Calculate Thermal Conductivity of Layered Structure

Question

I am having a problem determining the thermal conductivity of a layered sample. The sample is made of two materials, one whose thermal conductivity is known (λ-1) and one whose thermal conductivity is unknown (λ-2).
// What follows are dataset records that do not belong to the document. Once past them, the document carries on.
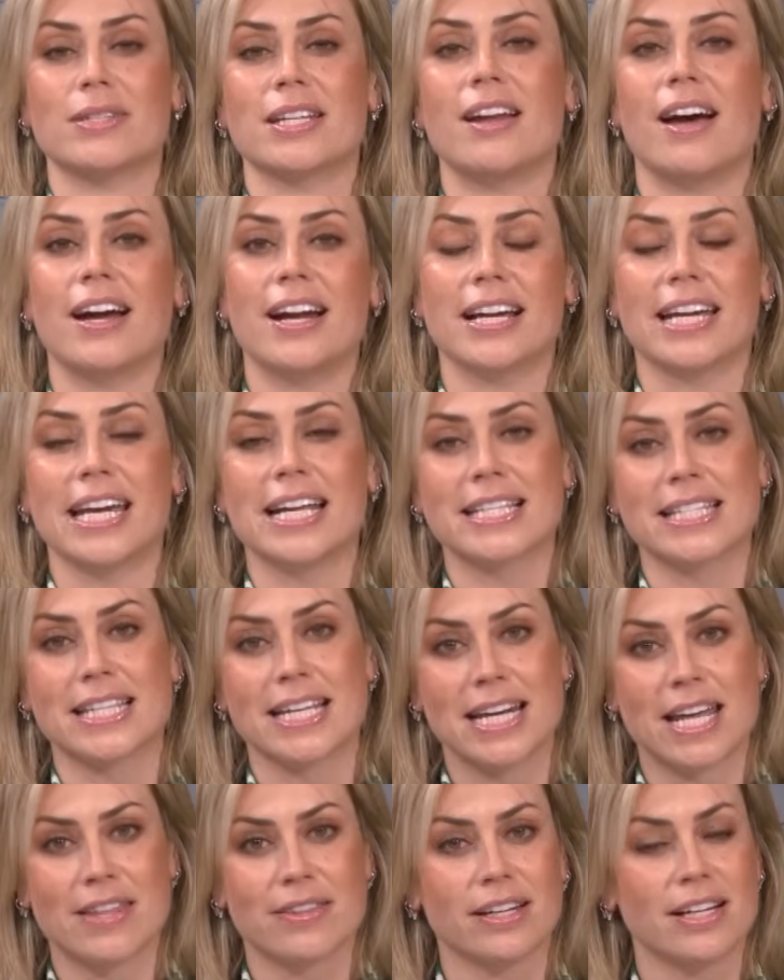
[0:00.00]
tonight against the
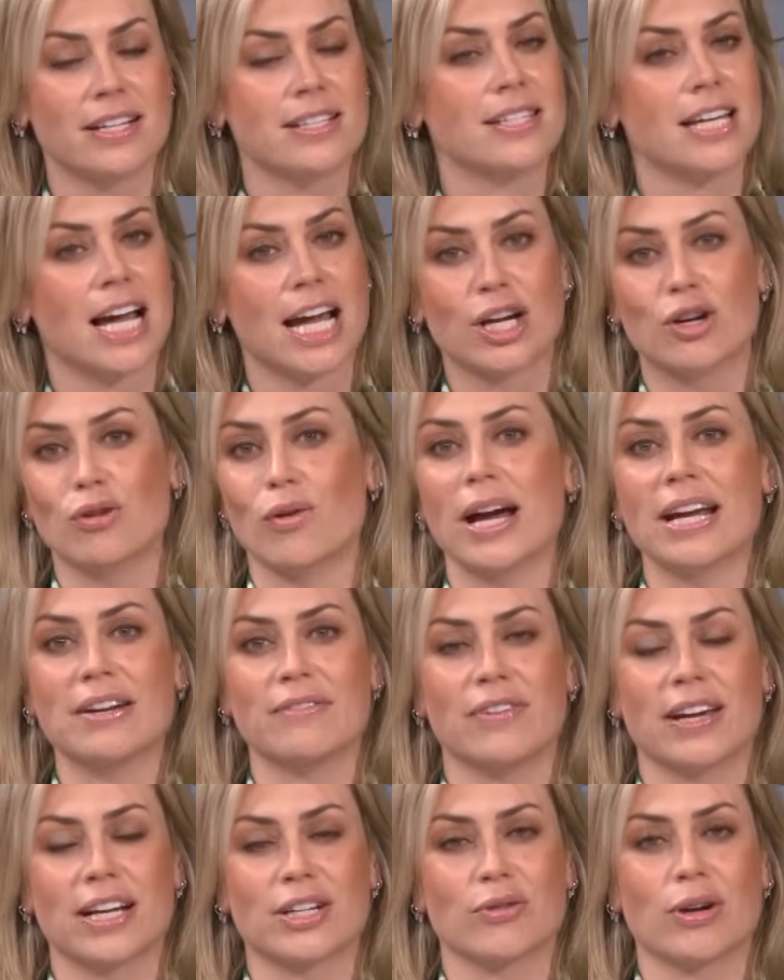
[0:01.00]
Netherlands, a
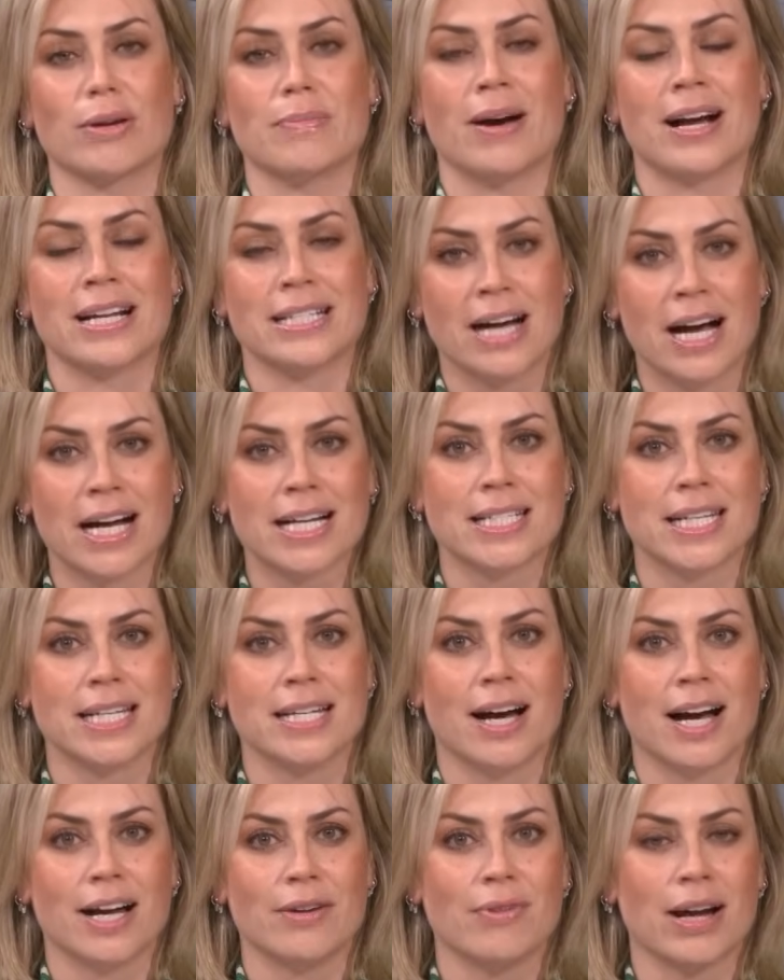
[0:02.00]
great victory by
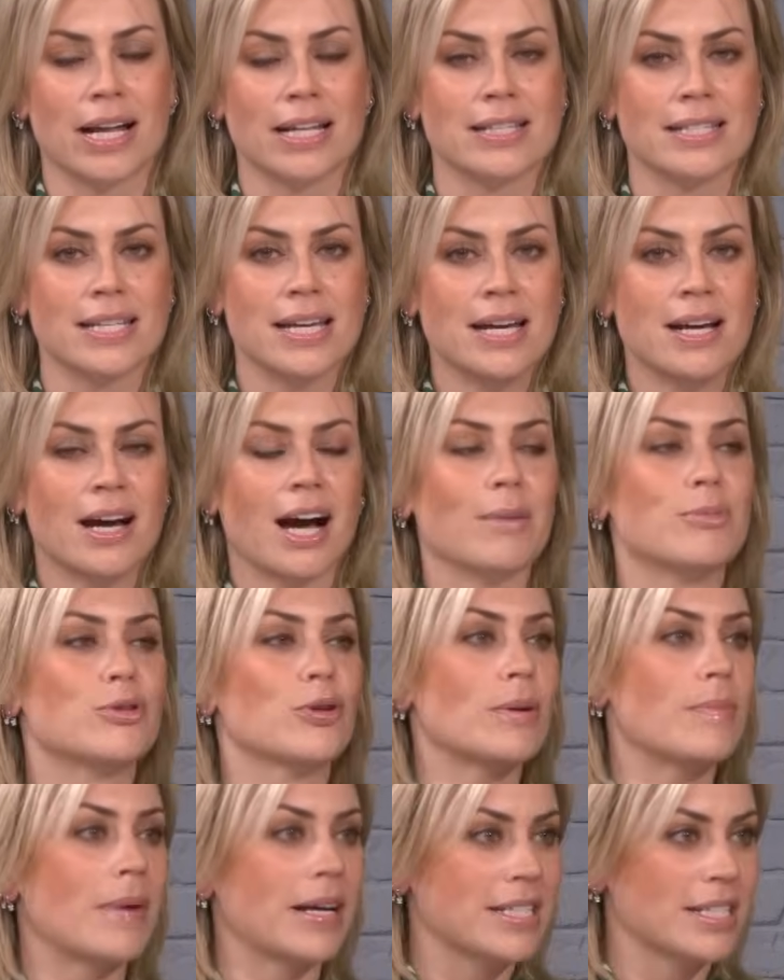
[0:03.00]
99 runs. I'm
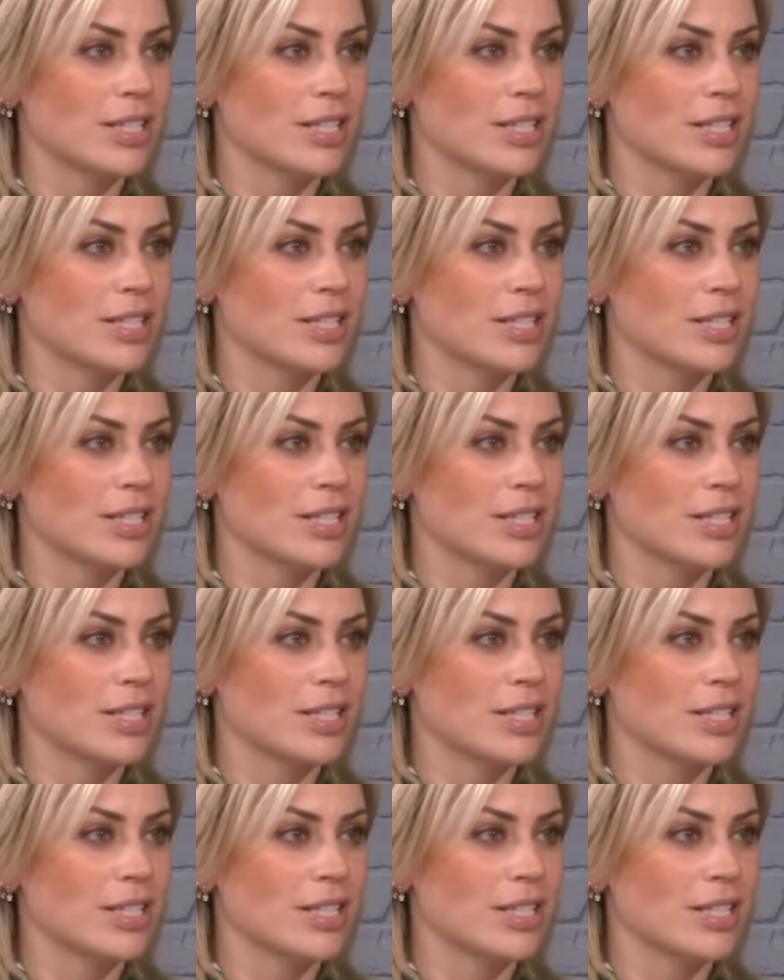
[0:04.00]
joined by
The thermal conductivity of the entire sample is known by means of testing. I am trying to calculate λ-2, and my first thought was to use the one-dimensional steady state diffusion equation without heat generation:

$$ \frac{d}{dx}(\lambda \frac{dT}{dx}) = 0$$

Next, I will enter the known and unknown values:

$$ \frac{d}{dx_{total}}(\lambda_{total} \frac{dT}{dx_{total}}) = \frac{d}{dx_{1}}(\lambda_{1} \frac{dT}{dx_{1}}) + \frac{d}{dx_{2}}(\lambda_{2} \frac{dT}{dx_{2}}) $$

Is this approach correct? I do not know dT (perhaps can find in machine's documentation), I'm not sure if the addition on the right side of the equation is legit; am I headed in the wrong direction?

Answer 1

The thermal resistance for a slab in steady-state heat transfer is $R_t = w/(kA)$ (K/W), where $w$ is thickness (m), $k$ thermal conductivity (W/m K), and $A$ cross-sectional area (m$^2$). For serial thermal resistors as your case

$$R_t = \sum R_{t,j} $$

For $N_j$ layers at each $k_j$ thermal conductivity and $w_j$ width, this gives

$$R_t = \frac{N_1\ w_1 + N_2\ w_2}{k_t} = \frac{N_1\ w_1}{k_1}+ \frac{N_2\ w_2}{k_2}$$

and with $w_1 = w_2$ and $N_1 = N_2 = N$ we find

$$R_t = \frac{2}{k_t} = \frac{1}{k_1} + \frac{1}{k_2}$$